In the modern days of microbudgets in independent films, new waves are making themselves clear. Misrule Cinema and the Pink8 rules of filming are the latest piece of the underground movement, helmed by Fabrizio Federico and a handful of other, like-minded filmmakers.
A Blank Generation, the work of Federico is interesting, a unique look at the culture of the United Kingdom and the response underground filmmakers have to current events. His feature documentary, Anarchy in the U.K., is an acceptably fascinating experience. It brings up a discussion of how these filmmakers view themselves. An oddly self-centred, banal view that they’re cultural idols in the making that’ll be rejected by the mainstream until brighter brains highlight their talents. I don’t believe that will happen, but I can’t deny being completely fascinated with the mindset and dreams of these creative minds.

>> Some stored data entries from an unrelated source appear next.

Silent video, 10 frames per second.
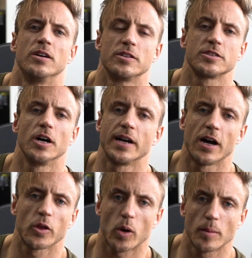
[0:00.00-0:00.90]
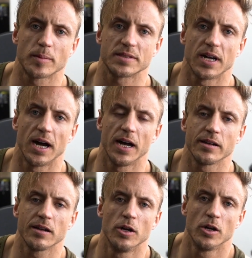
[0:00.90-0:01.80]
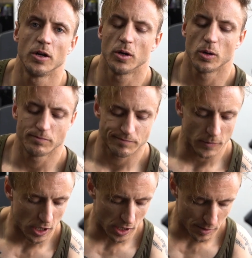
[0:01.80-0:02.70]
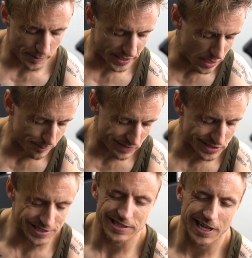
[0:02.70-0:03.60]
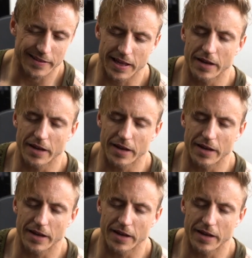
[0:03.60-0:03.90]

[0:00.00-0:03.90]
So now the warm-up's done, I'll pick up a slightly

I’ve no qualms with the passion, that much is clearly there, and the punk references and ability to be this alternative branch of cinema is definitely ripe for the taking. But Gonzo journalism and that style made popular by the great Hunter S. Thompson feels absent from this movement. Gonzo is the abject moments with a fictionalized twist, the inner-workings of a society criticized through a lens that is partly fiction, but grounded in truth. I don’t believe Pink8’s rules have what it takes to make a true showcasing of Gonzo cinema, but then again, rules are meant to be broken. What’s the point in crafting a manifesto for cinema if you’re going to go against what few, broad rules there are? It’s interesting, but wholly frustrating for newcomers such as myself.

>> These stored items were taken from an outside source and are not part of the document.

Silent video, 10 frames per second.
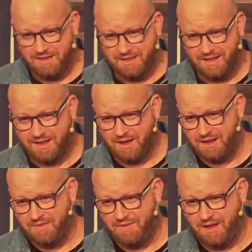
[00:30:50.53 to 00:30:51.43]
I kind
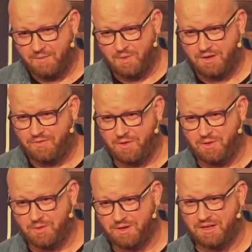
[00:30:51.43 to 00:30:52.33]
of like work for an
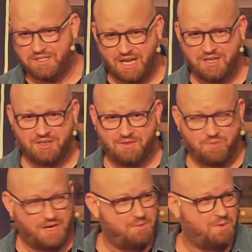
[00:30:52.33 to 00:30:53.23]
organisation of
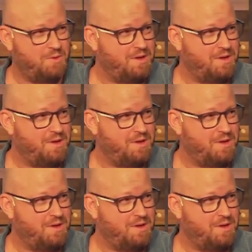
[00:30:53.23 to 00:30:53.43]
people,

The movement may not be popular or consistent, but it provides a good work ethic for those finding themselves within it. Confined to handheld cameras and iPhones, it’s something we’re starting to see in modern moviemaking with High Flying Bird or Unsane, both helmed by Steven Soderbergh. Filmmakers change, and so do audiences, their likes, dislikes, and crucially, their taste, changes consistently. There’s always room for those with shock value or innovation, Fabrizio brings to the table something we’ve not seen in either mainstream or underground movements. A fresh idea, rare in the face of Hollywood producers and independent filmmakers who, for the most part, are looking to break into those same big leagues.

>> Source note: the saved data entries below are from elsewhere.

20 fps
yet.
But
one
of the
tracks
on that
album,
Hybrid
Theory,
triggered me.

Cast your predilections to film aside, and do what I did, at least try and engage with this new style of cinema. It’s not the explosive shake-up the world of film needs, but it’s a comfortable niche of interesting individuals. Punk filmmaking, a jolt of energy independent filmmaking had been crying for, and like it or loathe it, there’s something very fascinating in the way Misrule Cinema operates. There’s clear knowledge and passion from those behind the camera, as they dissect and discuss ideas that shy away from mainstream potential, utilise real people, and real emotion. It all comes together well, and it’s a genre that will survive thanks to the flourishes of the creatives steering it through the crashing waves of ingenuity.